DagsterDocs

Solids#

Solids are the functional unit of work in Dagster. A solid's responsibility is to read its inputs, perform an action, and emit outputs. Multiple solids can be connected to create a Pipeline.

solids

Relevant APIs#

NameDescription
@solidThe decorator used to define solids. The decorated function is called the compute_fn. The decorator returns a SolidDefinition
InputDefinitionInputDefinitions define the inputs to a solid compute function. These are defined on the input_defs argument to the @solid decorator
OutputDefinitionOutputDefinitions define the outputs of a solid compute function. These are defined on the output_defs argument to the @solid decorator
SolidDefinitionClass for solids. You almost never want to use initialize this class directly. Instead, you should use the @solid which returns a SolidDefinition

Overview#

Solids are used to define computations. Solids can later be assembled into Pipelines. Solids generally perform one specific action and are used for batch computations.

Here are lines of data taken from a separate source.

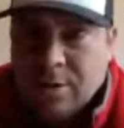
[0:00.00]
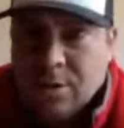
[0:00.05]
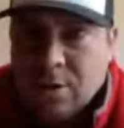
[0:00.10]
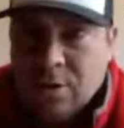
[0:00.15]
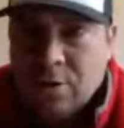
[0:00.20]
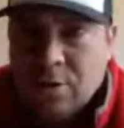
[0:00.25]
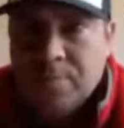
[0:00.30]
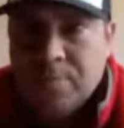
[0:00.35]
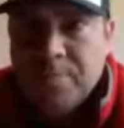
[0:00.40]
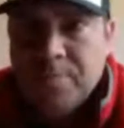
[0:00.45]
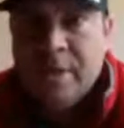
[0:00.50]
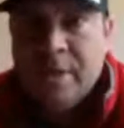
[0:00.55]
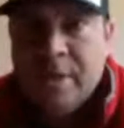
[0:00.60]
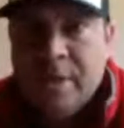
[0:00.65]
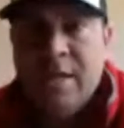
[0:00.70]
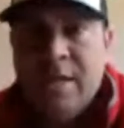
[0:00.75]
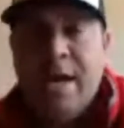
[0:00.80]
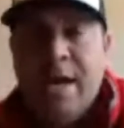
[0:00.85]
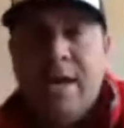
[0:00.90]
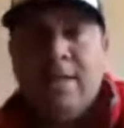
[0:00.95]
So
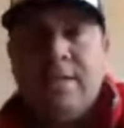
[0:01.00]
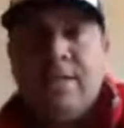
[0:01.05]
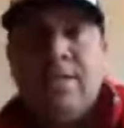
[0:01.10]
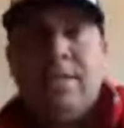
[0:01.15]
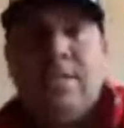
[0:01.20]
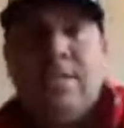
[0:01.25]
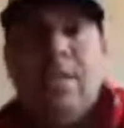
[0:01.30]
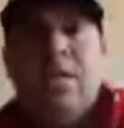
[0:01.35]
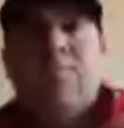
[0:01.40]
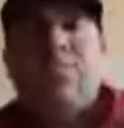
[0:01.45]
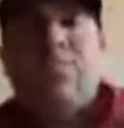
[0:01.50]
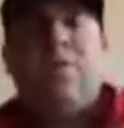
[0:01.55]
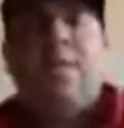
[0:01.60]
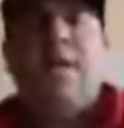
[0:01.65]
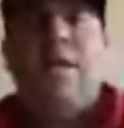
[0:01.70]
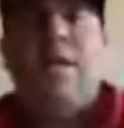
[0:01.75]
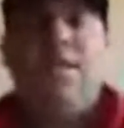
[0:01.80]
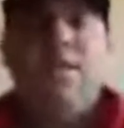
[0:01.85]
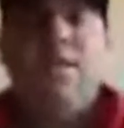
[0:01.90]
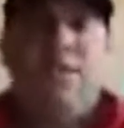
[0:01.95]
he has a deep
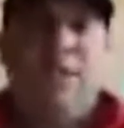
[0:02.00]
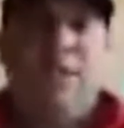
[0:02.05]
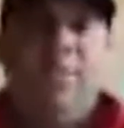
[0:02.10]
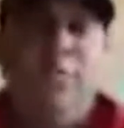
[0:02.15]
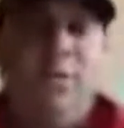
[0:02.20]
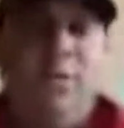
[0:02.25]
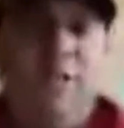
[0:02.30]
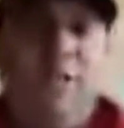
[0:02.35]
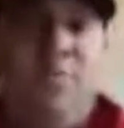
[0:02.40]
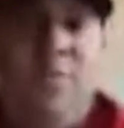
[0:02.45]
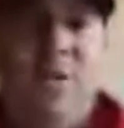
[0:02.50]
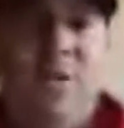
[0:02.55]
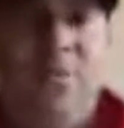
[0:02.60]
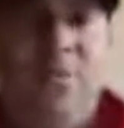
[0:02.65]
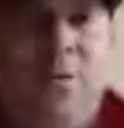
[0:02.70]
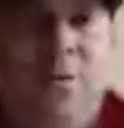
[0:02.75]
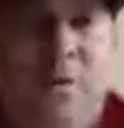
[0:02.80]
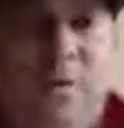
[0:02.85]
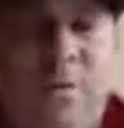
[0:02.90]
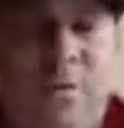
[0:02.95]
relationship with these
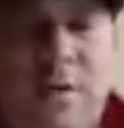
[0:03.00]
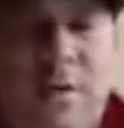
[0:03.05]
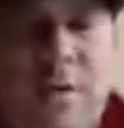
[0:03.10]
people.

For example, you can use a solid to:

  • Derive a data set from some other data sets.
  • Execute a database query.
  • Initiate a Spark job in a remote cluster.
  • Query an API and store the result in a data warehouse.
  • Send an email or Slack message.

By default, all solids in a pipeline execute in the same process. In production environments, Dagster is usually configured so that each solid executes in its own process.

Solids have several important properties:

  • Inputs and Outputs: Solids have defined inputs and outputs, which can be optionally typed. These types are validated at runtime.
  • Configurable: Solids can be configured, using a strongly typed configuration system.
  • Dependencies: Solids inputs can depend on the outputs from other solids. A solid will not execute until all of its inputs have been resolved successfully. The dependency structure is defined using a Pipeline.
  • Emit an Event Stream: Solids can emit a stream of structured events, such as AssetMaterializations. These events can be viewed in Dagit, Dagster's UI tool.
  • Individually testable: See the testing page for more detail.

Defining a solid#

To define a solid, use the @solid decorator. The decorated function is called the compute_fn.

@solid
def my_solid():
    return "hello"

Inputs and Outputs#

Each solid has a set of inputs and outputs, which define the data it consumes and produces. Inputs and outputs are used to define dependencies between solids and to pass data between solids.

Both definitions have a few important properties:

  • They are named.
  • They are optionally typed. These types are validated at runtime.
  • (Advanced) They can be linked to an IOManager, which defines how the output or input is stored and loaded. See the IOManager concept page for more info.

Inputs#

Inputs are passed as arguments to a solid's compute_fn. The value of an input can be passed from the output of another solid, or stubbed (hardcoded) using config.

The most common way to define inputs is just to add arguments to the decorated function:

@solid
def my_input_solid(abc, xyz):
    pass

A solid only starts to execute once all of its inputs have been resolved. Inputs can be resolved in two ways:

  • The upstream output that the input depends on has been successfully emitted and stored.
  • The input was stubbed through config.

You can use a Dagster Type to provide a function that validates a solid's input every time the solid runs. In this case, you use InputDefinitions corresponding to the decorated function arguments.

MyDagsterType = DagsterType(type_check_fn=lambda _, value: value % 2 == 0, name="MyDagsterType")


@solid(input_defs=[InputDefinition(name="abc", dagster_type=MyDagsterType)])
def my_typed_input_solid(abc):
    pass

Outputs#

Outputs are yielded from a solid's compute_fn. By default, all solids have a single output called "result".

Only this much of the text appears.